Post date: Oct 24, 2019 5:59:40 PM
The practice of raking leaves in Fall is grounded in good logic and science. When days get shorter and cooler, trees prepare for harsh winter and shed leaves.
The insects in the gardens also understand that winter will soon kill them all. So they furiously lay eggs.
While they will die in the frost, their eggs will remain warm and protected. How? The eggs are laid below the Fall leaves.
These eggs will hatch in spring and soon your will have caterpillars munching off the young plants.
Raking away the fall leaves is a practice that controls this egg laying activity, be removing the habitats for insects.

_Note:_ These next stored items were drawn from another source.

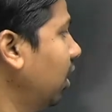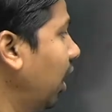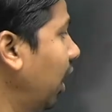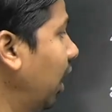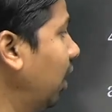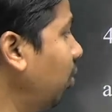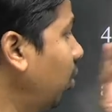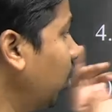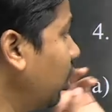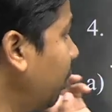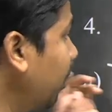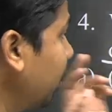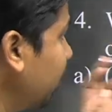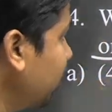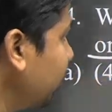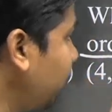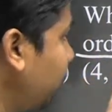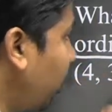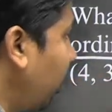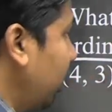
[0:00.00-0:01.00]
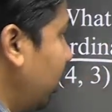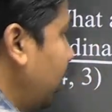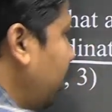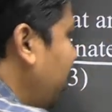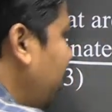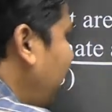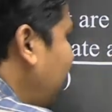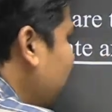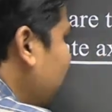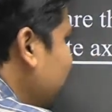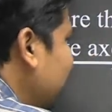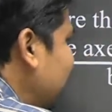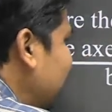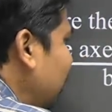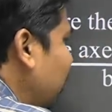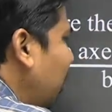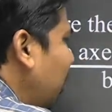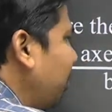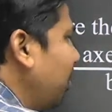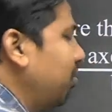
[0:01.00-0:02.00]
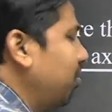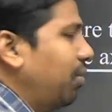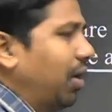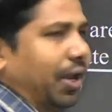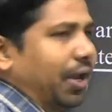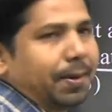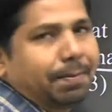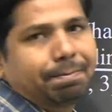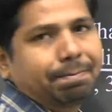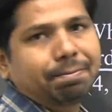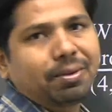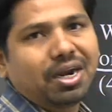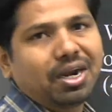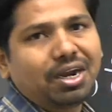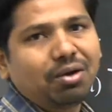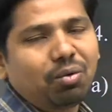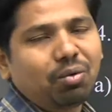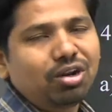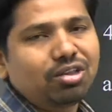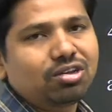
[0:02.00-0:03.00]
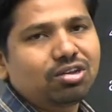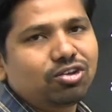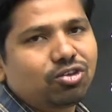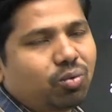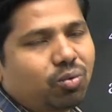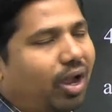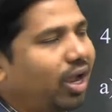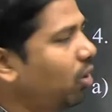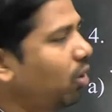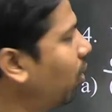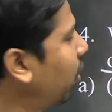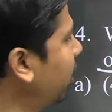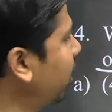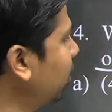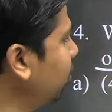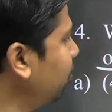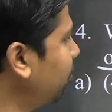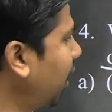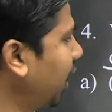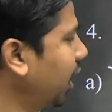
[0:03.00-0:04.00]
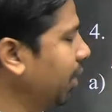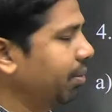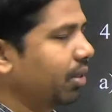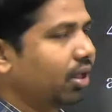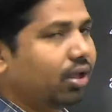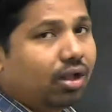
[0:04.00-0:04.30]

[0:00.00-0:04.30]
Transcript: And what about this point minus 3 comma 5, right? What is its y coordinate? 5.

It then grew into a national obsession where every single leaf was removed. Then the clever yardmen arrived to blow the leaves below the bushes, which helps insect populations immensely.
What can you do? The period from Oct 15 to Nov 15 when most leaves here in Atlanta fall, I do not let any brown leaf lie in the yard. I take every day. No leaves even on the plant beds which I always mulched with crushed leaves.
I collect and crush them and store them in bins I have made with hardware cloth. They begin decomposing there and that habitat of microbes is not friendly for laying eggs.
By End November, the cold has set in and the insects have gone. I return the mulch to the yard. It keeps my beds warm and moist. It helps nematode populations to thrive and take down any insect eggs that may persist.
What I am left with is a largely insect free yard in the spring. I use no organic or inorganic pesticide of any kind at my yard. No sprays or powders.
Just this fall routine takes care of my yard. Give it a shot this season.